Thursday, November 19, 2015

REPOST: Dating Game

Dating Game

QUESTION: A man and a woman are trying to decide where to go on a date.  The woman prefers ballet, but the man prefers going to a football game.  There is some gain to going together, but each would rather go to their preferred activity alone, than together to their less preferred activity.  Diagram this game, and show how best to play.

 ANSWER:

                                                 Man
                                              Football             Ballet
                              Football   (1,4)                  (0,0)
Woman      
                                  Ballet   (2,2)                  (4,1)


The man does better by going to the football game, regardless what the woman does, and the woman does better by going to the ballet, regardless what the man does.  These are called "dominant strategies."  The equilibrium of the game is for each to go to their preferred activity.

Notice, however, that the two players could make themselves better off by cooperating.  Self interest is taking them to a place (2,2) with a lower group payoff than the cells on the main diagonal. 

There are two ways to change the game to increase group payouts.

1. Alternate.  If the couples take turns, their group payout goes up.

2. Have the player that receives the higher payoff, compensate the other player for going to their less preferred activity.

In this case, the man could give 1.5 units to the woman if they go to the football game, which would change the payoff in the upper left to (2.5, 2.5).  This would change the equilibrium of the game.

Alternatively, the woman could give 1.5 units to the man if they go to the ballet.  This is the premise of an off-color South Park episode.

1 comment:

  1. A practical view of the “dating game” predicament.

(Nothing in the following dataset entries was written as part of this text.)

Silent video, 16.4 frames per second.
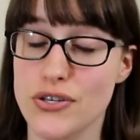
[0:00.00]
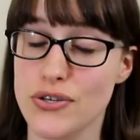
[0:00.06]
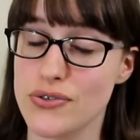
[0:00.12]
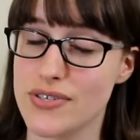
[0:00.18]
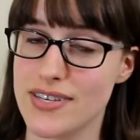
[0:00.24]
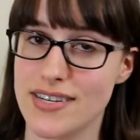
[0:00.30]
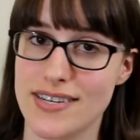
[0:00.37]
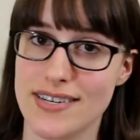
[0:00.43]
To
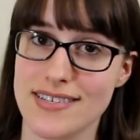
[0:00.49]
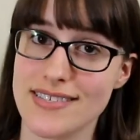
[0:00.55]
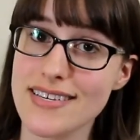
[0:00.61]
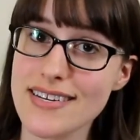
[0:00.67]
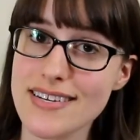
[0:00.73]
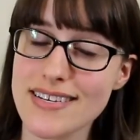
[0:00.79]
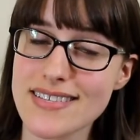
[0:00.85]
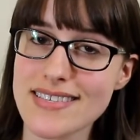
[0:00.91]
use it in a
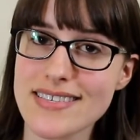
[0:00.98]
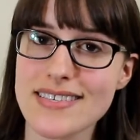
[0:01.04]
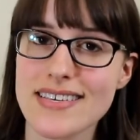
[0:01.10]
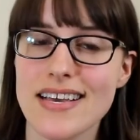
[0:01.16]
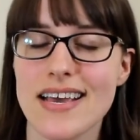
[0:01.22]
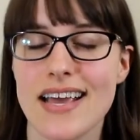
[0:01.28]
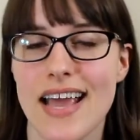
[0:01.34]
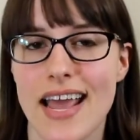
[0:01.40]

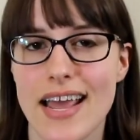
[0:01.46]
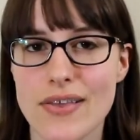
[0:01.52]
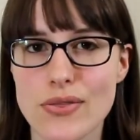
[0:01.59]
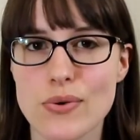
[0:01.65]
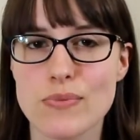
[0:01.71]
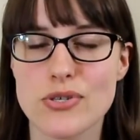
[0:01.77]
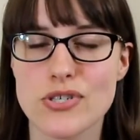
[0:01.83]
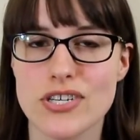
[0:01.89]
sentence,
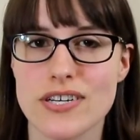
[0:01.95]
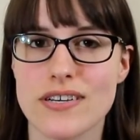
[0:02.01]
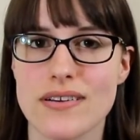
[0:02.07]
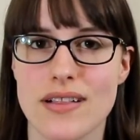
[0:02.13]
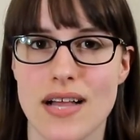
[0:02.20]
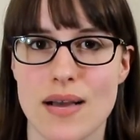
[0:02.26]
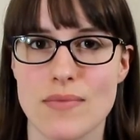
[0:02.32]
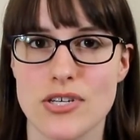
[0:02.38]

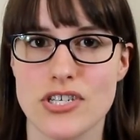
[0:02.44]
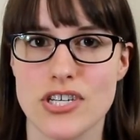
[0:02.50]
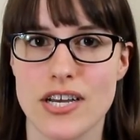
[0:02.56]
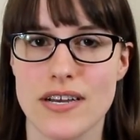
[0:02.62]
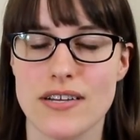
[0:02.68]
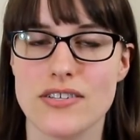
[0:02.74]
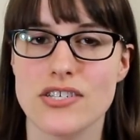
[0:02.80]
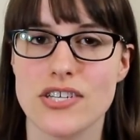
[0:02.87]
anthropogenic climate
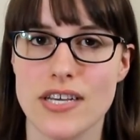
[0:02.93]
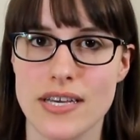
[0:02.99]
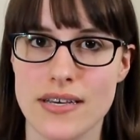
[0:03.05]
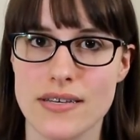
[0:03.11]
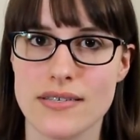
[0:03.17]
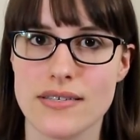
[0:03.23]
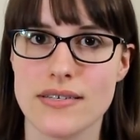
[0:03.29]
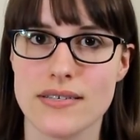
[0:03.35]
change
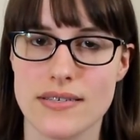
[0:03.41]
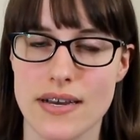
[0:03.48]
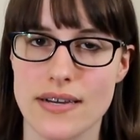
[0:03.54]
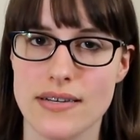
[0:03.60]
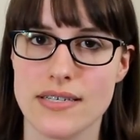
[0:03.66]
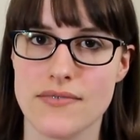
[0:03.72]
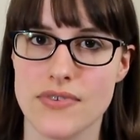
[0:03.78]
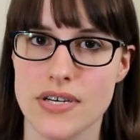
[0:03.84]
is
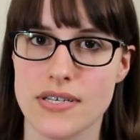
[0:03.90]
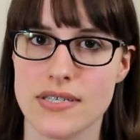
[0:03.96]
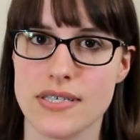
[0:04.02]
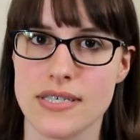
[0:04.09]
scientific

    Helen is my significant other. (She grew up in Illinois, she hates going to diners for breakfast, lunch, dinner, or after a concert for coffee & snack.) (I grew up in New Jersey, going to “the diner” was an accepted way of life. Anytime, any meal, or a place to meet, hang out, or discuss important & expensive business. I enjoy going to “the diner”.) She much prefers the foodie aspect of fine dining, a wine list bound in leather, and the chef’s signature dish (even better if the chef comes out from the kitchen to describe it in detail). (I take simple enjoyment in looking through a dozen pages of pictures, local creations, a dozen hamburger variations, and the joy of breakfast 24 hours a day. Unlimited coffee refills. And change from a “twenty.”)

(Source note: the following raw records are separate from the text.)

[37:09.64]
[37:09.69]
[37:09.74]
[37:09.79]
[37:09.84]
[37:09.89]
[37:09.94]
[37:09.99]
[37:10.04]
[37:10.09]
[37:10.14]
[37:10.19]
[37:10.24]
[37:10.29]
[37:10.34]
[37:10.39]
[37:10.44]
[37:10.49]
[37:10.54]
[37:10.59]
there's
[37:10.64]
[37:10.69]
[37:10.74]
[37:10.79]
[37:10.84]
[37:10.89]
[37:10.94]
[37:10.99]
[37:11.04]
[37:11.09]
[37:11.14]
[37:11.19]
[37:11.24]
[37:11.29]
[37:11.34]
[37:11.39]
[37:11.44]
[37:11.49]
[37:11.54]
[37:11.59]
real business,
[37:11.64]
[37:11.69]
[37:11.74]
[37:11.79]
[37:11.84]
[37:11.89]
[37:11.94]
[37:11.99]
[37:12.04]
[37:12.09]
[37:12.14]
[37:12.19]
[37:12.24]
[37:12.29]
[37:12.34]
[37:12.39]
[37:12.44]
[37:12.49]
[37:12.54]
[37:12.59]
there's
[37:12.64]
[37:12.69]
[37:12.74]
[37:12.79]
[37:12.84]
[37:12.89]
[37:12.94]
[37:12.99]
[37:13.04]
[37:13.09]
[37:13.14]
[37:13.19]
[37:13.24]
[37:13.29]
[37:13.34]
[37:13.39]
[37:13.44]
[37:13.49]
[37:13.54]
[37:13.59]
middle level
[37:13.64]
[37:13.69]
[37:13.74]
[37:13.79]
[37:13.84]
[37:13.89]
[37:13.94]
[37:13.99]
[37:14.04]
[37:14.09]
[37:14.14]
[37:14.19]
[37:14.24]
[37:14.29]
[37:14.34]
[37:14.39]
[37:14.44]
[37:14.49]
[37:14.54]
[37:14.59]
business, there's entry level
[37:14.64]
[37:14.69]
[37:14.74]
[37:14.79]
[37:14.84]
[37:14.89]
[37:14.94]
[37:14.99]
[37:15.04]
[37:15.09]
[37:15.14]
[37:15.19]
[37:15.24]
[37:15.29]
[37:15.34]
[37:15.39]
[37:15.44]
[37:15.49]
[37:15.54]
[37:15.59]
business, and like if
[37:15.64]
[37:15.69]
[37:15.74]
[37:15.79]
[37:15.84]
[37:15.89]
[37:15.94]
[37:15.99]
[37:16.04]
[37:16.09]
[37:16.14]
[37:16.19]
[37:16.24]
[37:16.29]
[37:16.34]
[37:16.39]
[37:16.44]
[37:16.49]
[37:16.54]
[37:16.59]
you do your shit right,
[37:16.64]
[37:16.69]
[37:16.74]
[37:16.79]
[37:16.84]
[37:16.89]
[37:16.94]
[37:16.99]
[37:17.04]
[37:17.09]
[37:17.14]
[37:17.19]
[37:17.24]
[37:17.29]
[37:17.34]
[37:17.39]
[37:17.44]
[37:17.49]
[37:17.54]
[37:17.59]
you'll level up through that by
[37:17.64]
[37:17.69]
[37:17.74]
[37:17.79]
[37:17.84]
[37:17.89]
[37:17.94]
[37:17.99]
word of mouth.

    At first glance, one would expect the solution to be nearly identical to that presented in texts, and course materials - simple bargaining concepts, and diagram game theory (as in ballet and football game). Flip a coin, rock/scissors/paper, alternate this time//next time, or consult a psychologist! Or any common variation of how a couple finds a solution to a vexing problem. If only (1, 4) and (4, 1) were truly a viable solution.

    Instead, this more of the prisoner’s dilemma. (No matter what I may offer as for her “opponent’s gain” – my actual bargaining power dilutes with each passing utterance of “No!”) Indeed, if I ever actually drove the car into the parking lot of “the diner”, the judge would declare me criminal and only 8 months in jail would be a bargain.

    Sometimes, one needs to creatively think out of the box. I take her to the restaurant. I go with friends (and my sister) to the diner. Perhaps Nash would proud, a reasonable outcome for all. Score (1, 4) for the couple (I’m getting the 1, in case there was any doubt for going fancy.) And! (5, 0) if I meet a friend at “the diner.”